An entity receiving a grant under subsection (a) may carry out projects described in paragraph (1) by making subgrants to an entity (other than a prohibited entity) that—

(A) is a public or nonprofit private entity, which may include—

(i) a State, Tribal, or local governmental entity;

(ii) a public or nonprofit private hospital, community-based organization, community health center, migrant health center, or homeless health center; or

(iii) other appropriate public or nonprofit private entity; and

(B) has experience in providing services for projects described in paragraph (1).

(A) In general

For purposes of paragraph (3), the term prohibited entity means an entity, including its affiliates, subsidiaries, successors, and clinics, that performs, or provides any funds to any other entity that performs, abortions, other than—

(i) in the case of a pregnancy that is the result of an act of rape or incest; or

(ii) in the case where a woman suffers from a physical disorder, physical injury, or physical illness that would, as certified by a physician, place the woman in danger of death unless an abortion is performed, including a life endangering physical condition caused by, or arising from, the pregnancy itself.

(B) End of prohibition

The definition in subparagraph (A) shall cease to apply to an entity if such entity certifies that the entity, including its affiliates, subsidiaries, successors, and clinics, will not perform, and will not provide any funds to any other entity that performs, an abortion described in subparagraph (A).

(C) Repayment by prohibited entity

The Secretary shall seek repayment of any Federal assistance received by any entity that makes a certification described in subparagraph (B) and subsequently violates the terms of such certification.

(5) Terms and conditions

An entity receiving a grant under subsection (a) to carry out projects described in paragraph (1) shall be subject to the following terms and conditions:

(A) Not more than 5 percent of the grant will be used for administration, accounting, reporting, and program oversight functions.

(B) The grant will be used to supplement and not supplant funds from other sources related to the treatment of clinical mental health conditions following a pregnancy loss.

(C) The applicant will abide by any limitations deemed appropriate by the Secretary on any charges to individuals receiving services pursuant to the grant.
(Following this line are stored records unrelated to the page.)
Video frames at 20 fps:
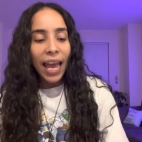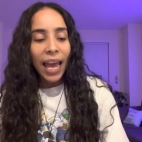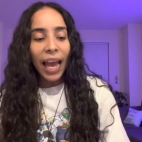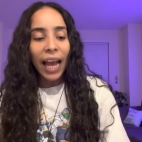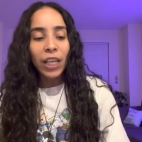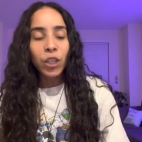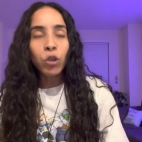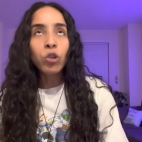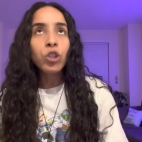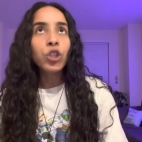
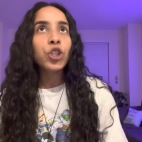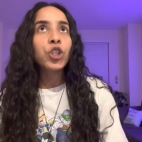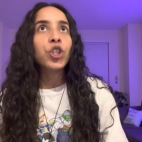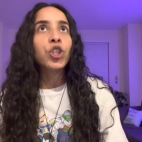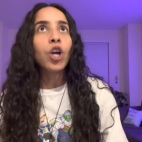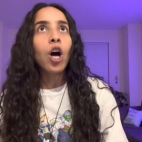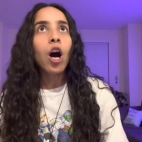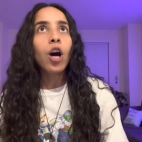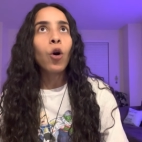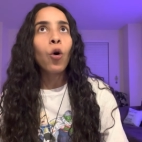And you just
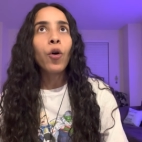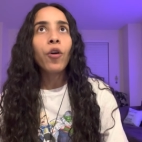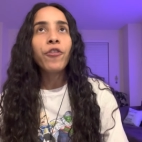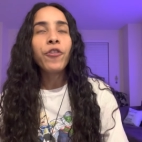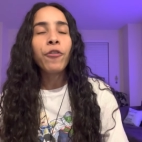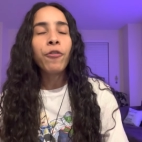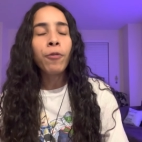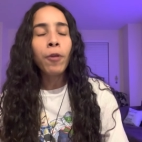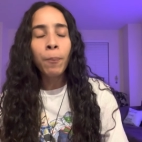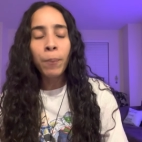thought, or
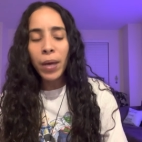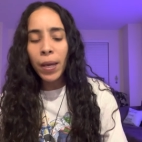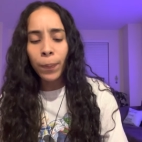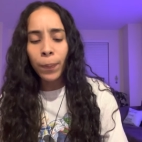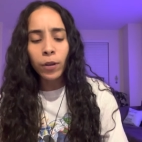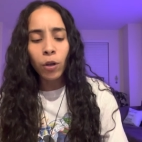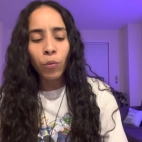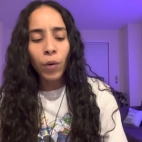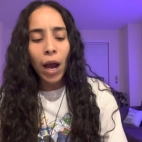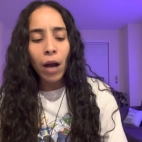if the
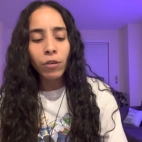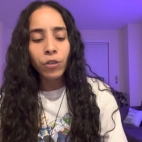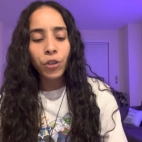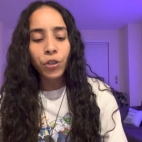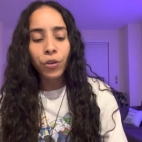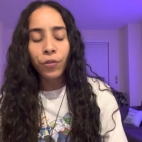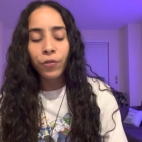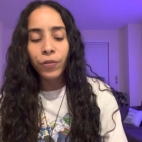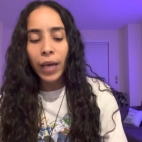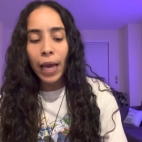people around you,
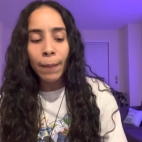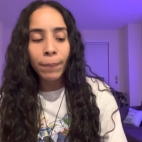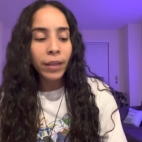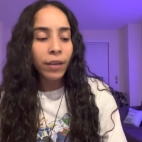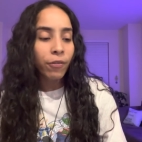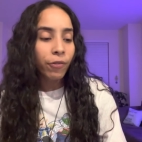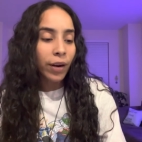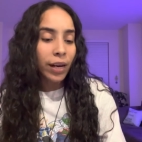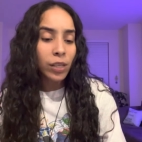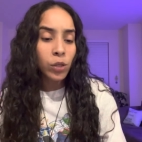your family,
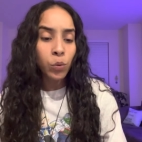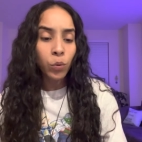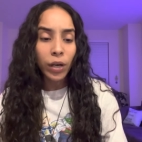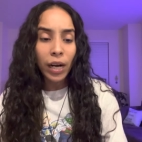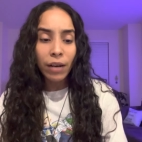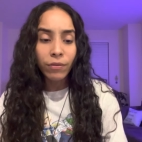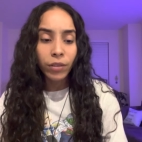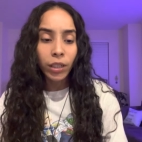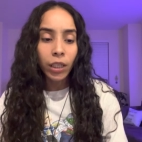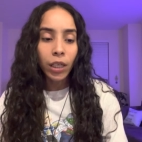friends,
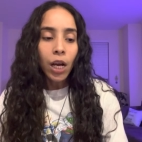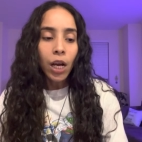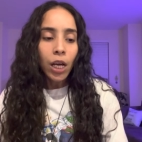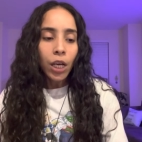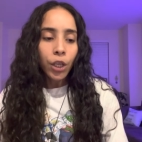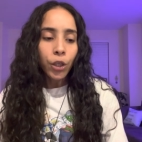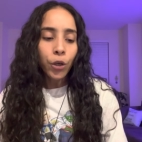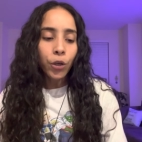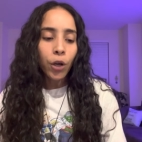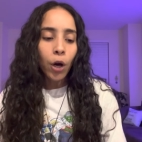whatever,
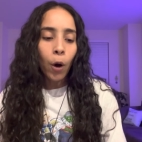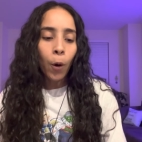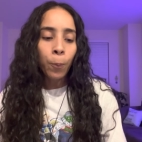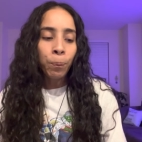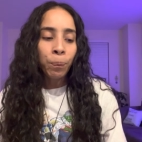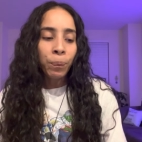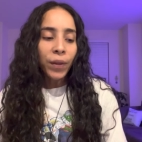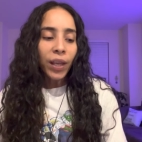you know,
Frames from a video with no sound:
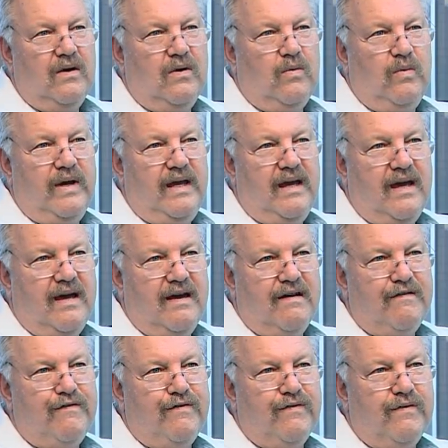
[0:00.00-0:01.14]
we
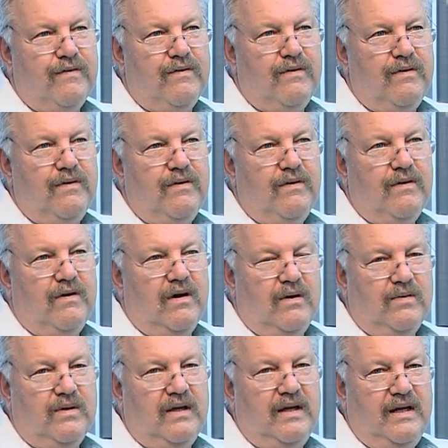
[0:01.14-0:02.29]
have
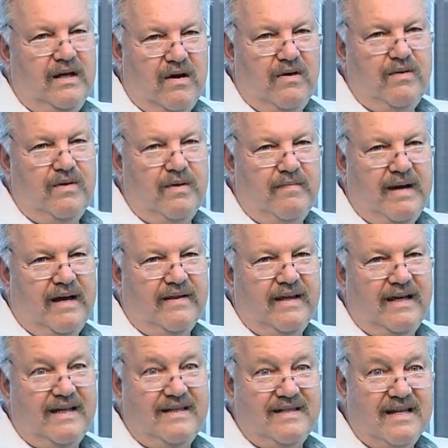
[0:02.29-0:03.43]
only known about the
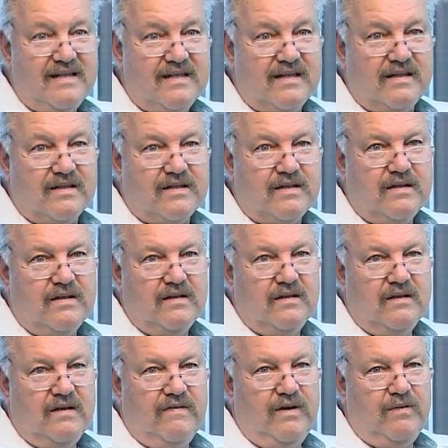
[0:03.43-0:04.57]
existence
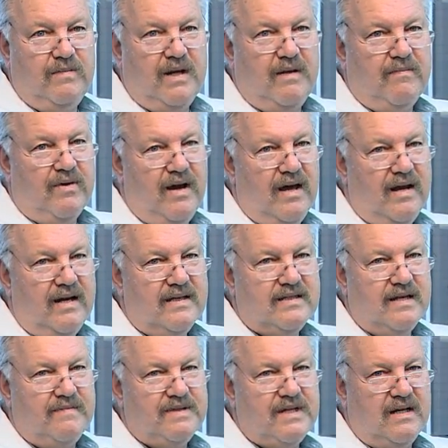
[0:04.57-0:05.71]
of human embryonic
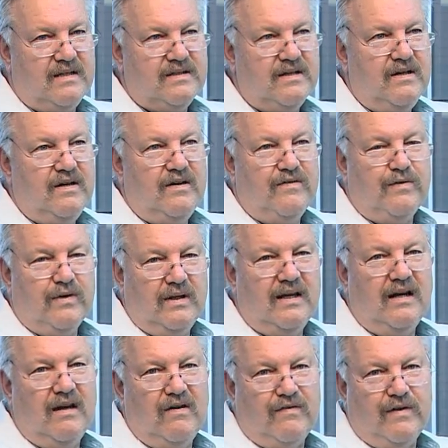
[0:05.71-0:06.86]
stem cells for a
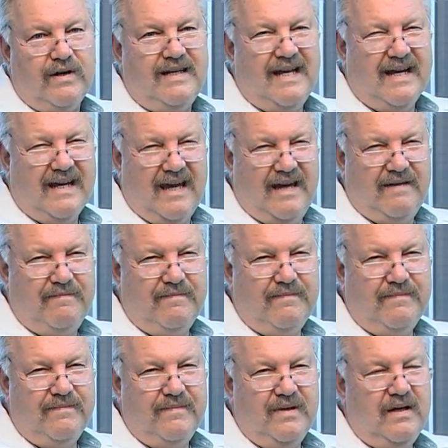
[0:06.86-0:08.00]
little over a decade.
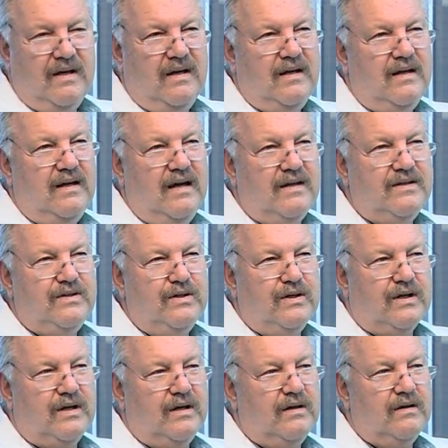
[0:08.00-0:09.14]
Now, it
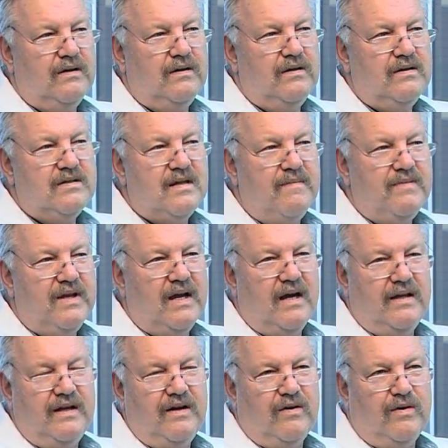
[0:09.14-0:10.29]
took something on
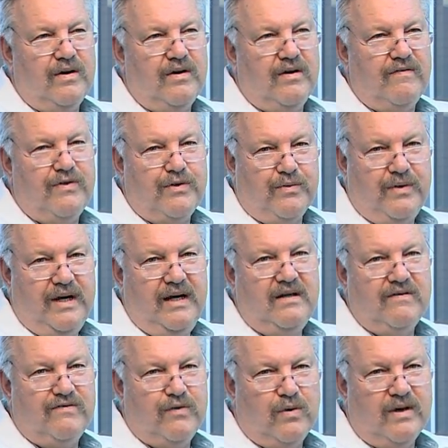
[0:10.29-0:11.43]
the order of three to
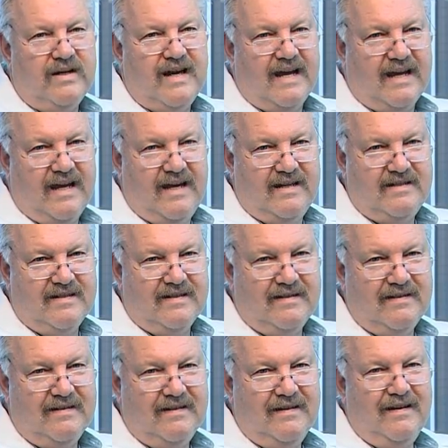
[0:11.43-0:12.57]
four decades
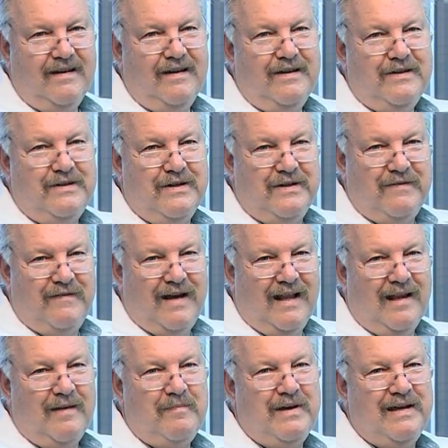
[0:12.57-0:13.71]
to
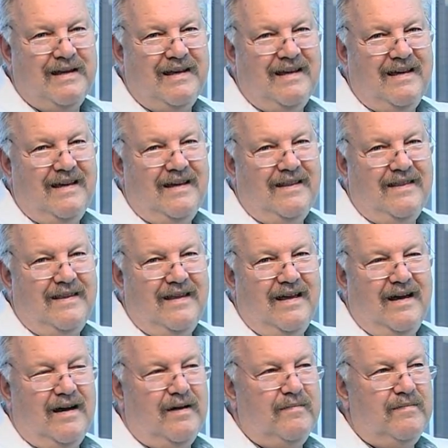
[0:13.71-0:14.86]
develop
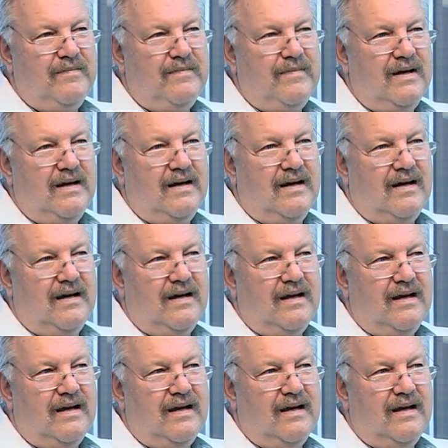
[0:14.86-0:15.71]
um, uh,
As determined appropriate by the Secretary, such limitations on charges may vary based on the financial circumstances of the individual receiving services.

(D) The grant will not be expended to make payment for services to the extent that payment has been made, or can reasonably be expected to be made, with respect to such services—

(i) under any State compensation program, under an insurance policy, or under any Federal or State health benefits program; or

(ii) by an entity that provides health services on a prepaid basis.